27. I am thankful that I have love in my life. There is so much love I can't even believe it. Its wonderful to be someone who knows there are people who think the world wouldn't be as great a place without you in it. That may be ego...but its nice all the same. I like to know I am loved.

28. I am thankful that I have the freedom to make my own choices. I have no one  in my life anymore who doesn't tell me I am able to do that. There is no one who makes me feel bad for wanting things, or having my own ideas or desires. That's not to say I don't have people who aren't willing to tell me how it is. Believe me, I do, but they are also the people in my life who understand my desires and wants and would help me to achieve them. Sometime that means doing it my way and sometimes that means getting their help- but in the end I have people who are supportive of my life path.

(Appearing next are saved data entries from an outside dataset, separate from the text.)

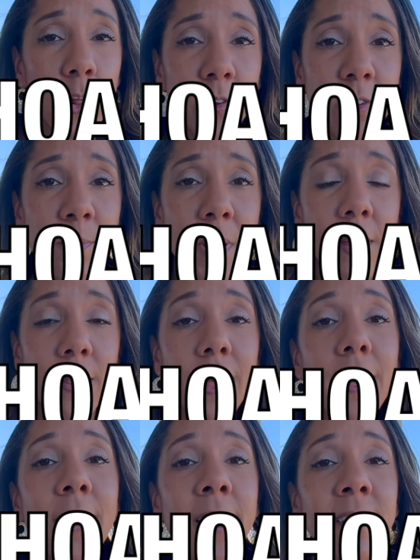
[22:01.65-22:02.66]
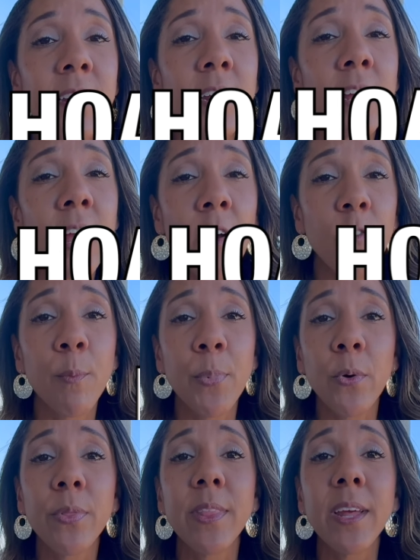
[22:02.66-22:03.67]
a month, and that's going to cover
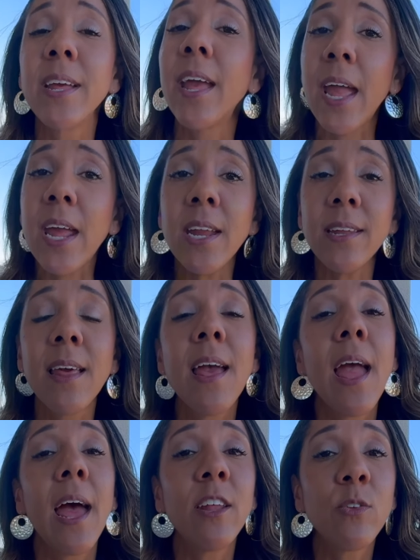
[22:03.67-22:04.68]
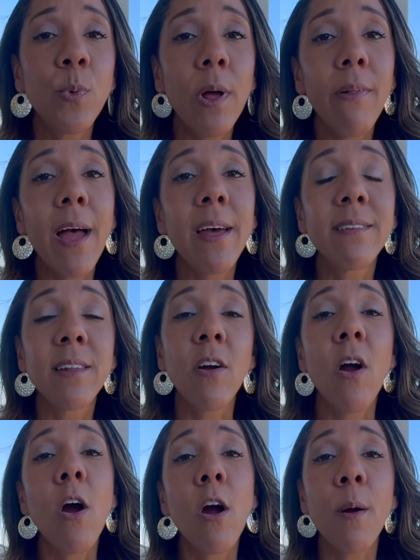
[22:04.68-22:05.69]
both the gate as well as
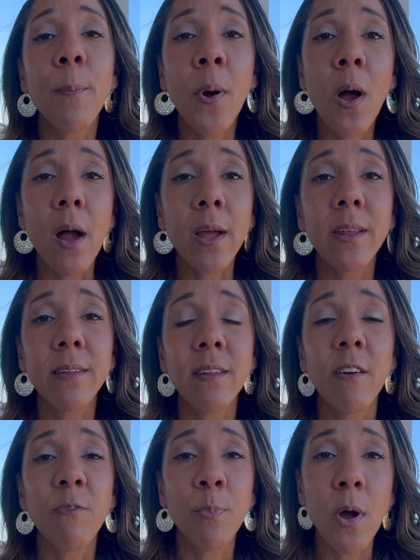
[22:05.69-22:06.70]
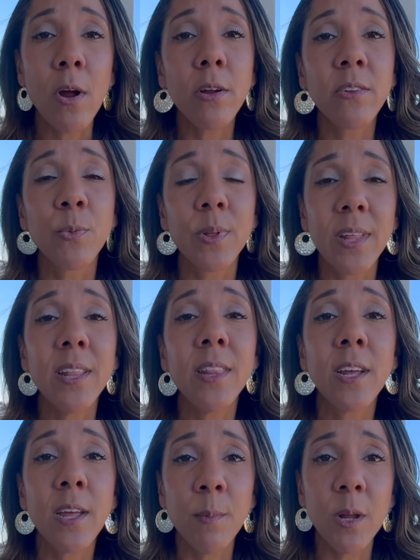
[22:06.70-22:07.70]
there are pockets of parks
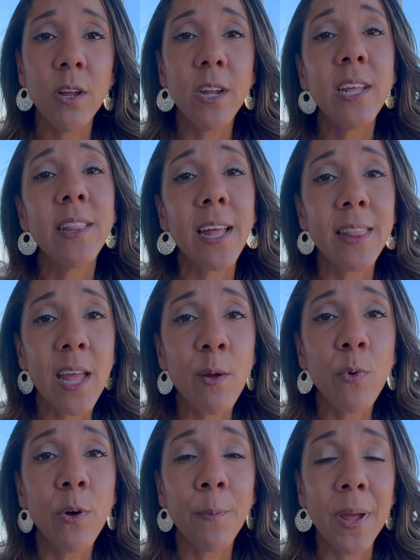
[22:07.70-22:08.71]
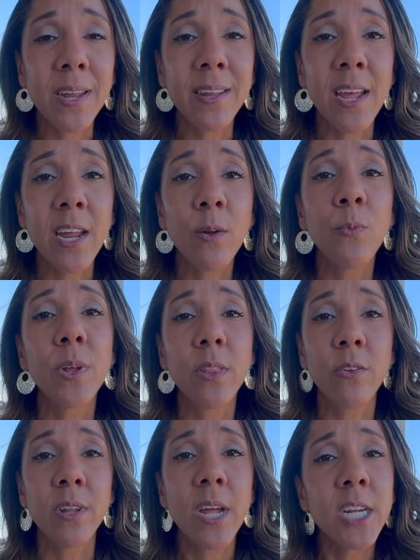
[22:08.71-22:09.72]
within the community that they will maintain with
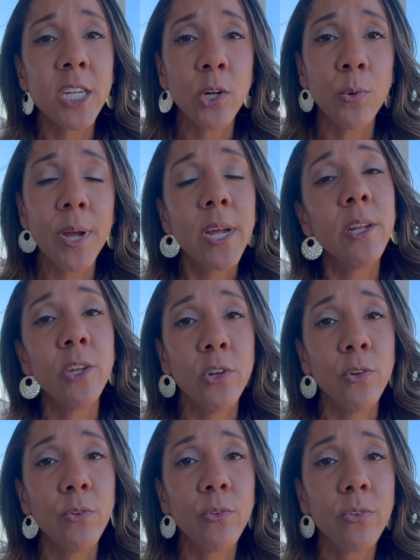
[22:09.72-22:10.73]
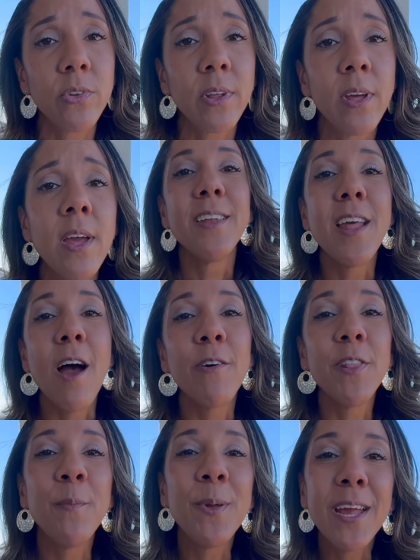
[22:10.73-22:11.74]
those HOA dues. Now
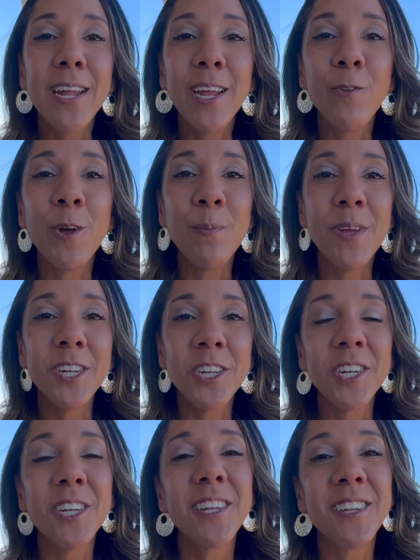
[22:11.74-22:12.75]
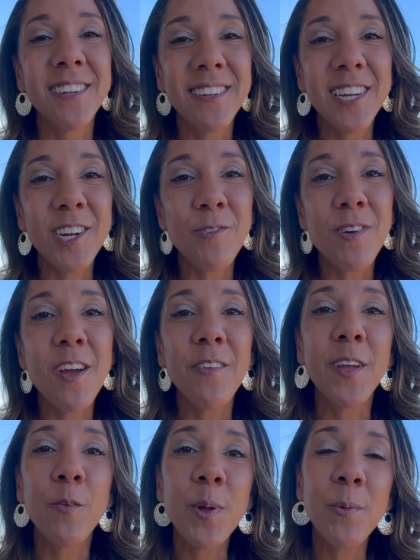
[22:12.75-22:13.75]
in the beginning we mentioned to stick
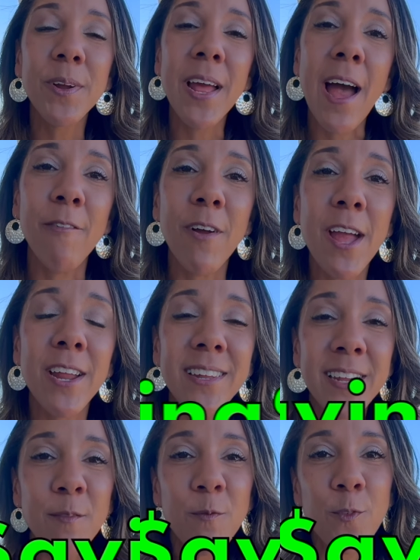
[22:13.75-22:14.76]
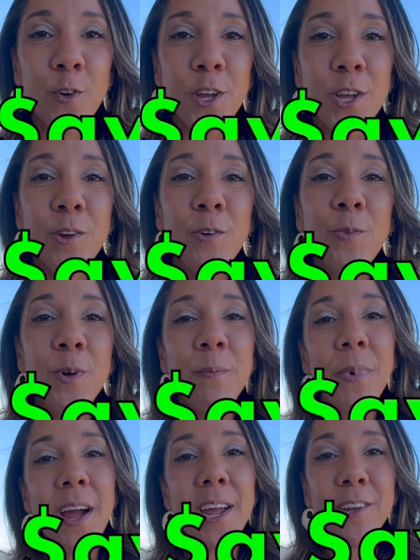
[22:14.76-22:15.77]
around that we would have a tip for you
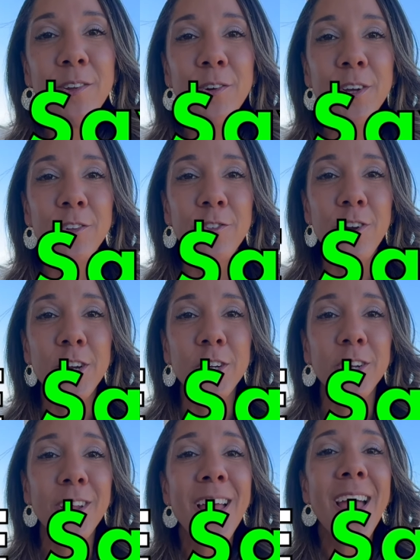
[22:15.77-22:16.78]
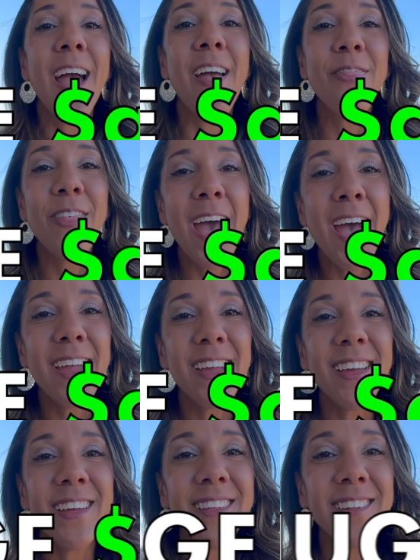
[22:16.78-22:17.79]
when buying new construction, and that
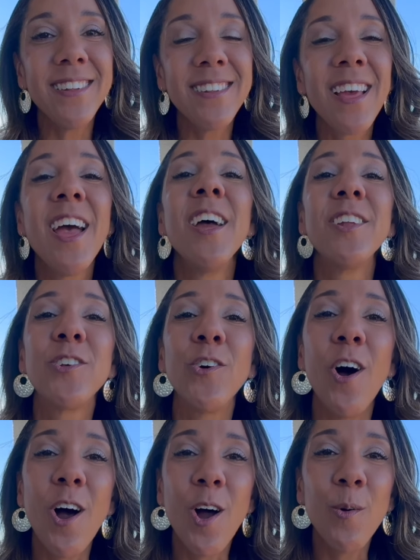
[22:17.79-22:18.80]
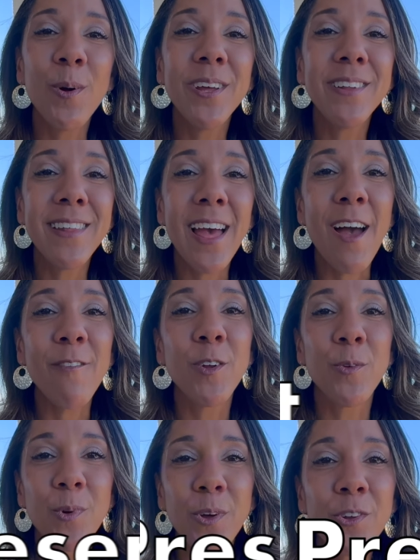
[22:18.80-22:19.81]
is to always have
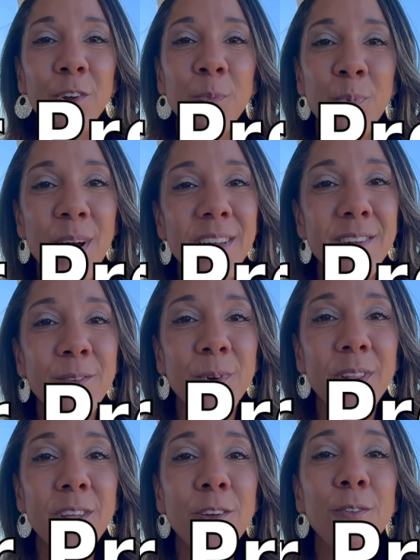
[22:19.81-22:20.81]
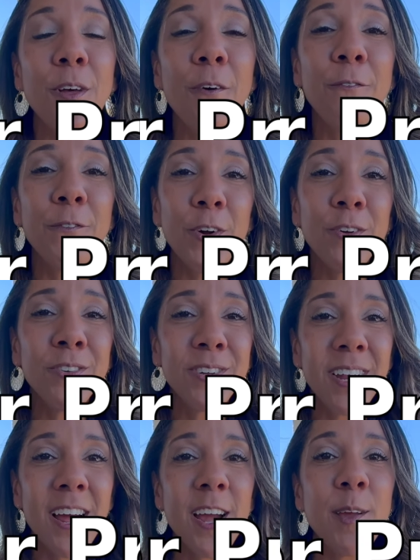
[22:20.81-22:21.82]
your realtor present with you the
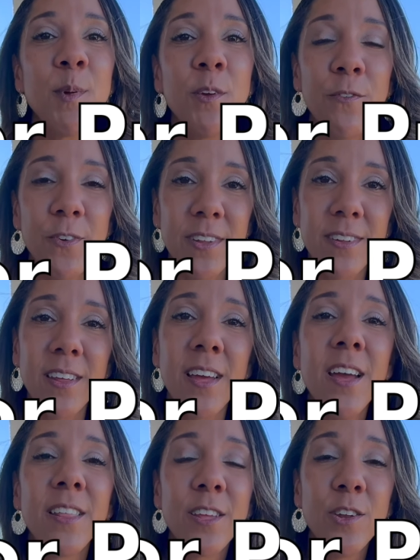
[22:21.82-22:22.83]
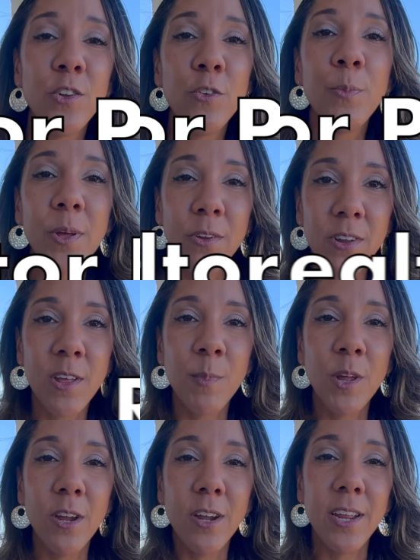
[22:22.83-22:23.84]
first time you visit the new build
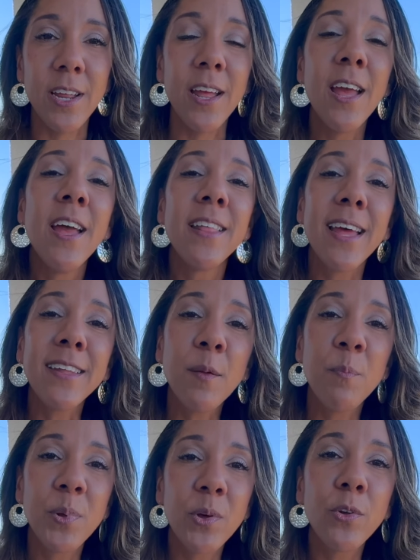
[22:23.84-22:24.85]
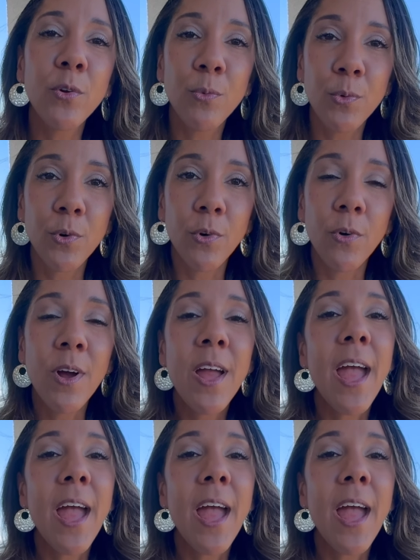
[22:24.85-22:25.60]
community. That's a builder rule,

29. This is probably going to sound crude...I'm thankful for sex. Seriously. Through it I have learned so much about who I am. I have learned about boundaries. I have learned about what I can do. I have learned about love and loss and fear and trust. I have learned about simple pleasure. I have learned about healing. Sex, to me, is so many things and not all of them (in fact most of them) have very little to do with the act itself.

30. I am thankful for the life I have. All the things above this probably point to that, but it bears being told. I have not always felt that way. Fortunately for me, I wake up every morning and think of all these wonderful things I have listed- and other ones- and I am glad to be me. I know not every person can say that. I am quite a lucky woman. There are people in my life who inspire and encourage me. I have every hope for my future. I have everything I need and a lot of things I never hoped for. I am so blessed. I wake up every morning and know it. And if that's not something to be thankful for, I don't know what is.

I hope your lives are just as blessed as mine is.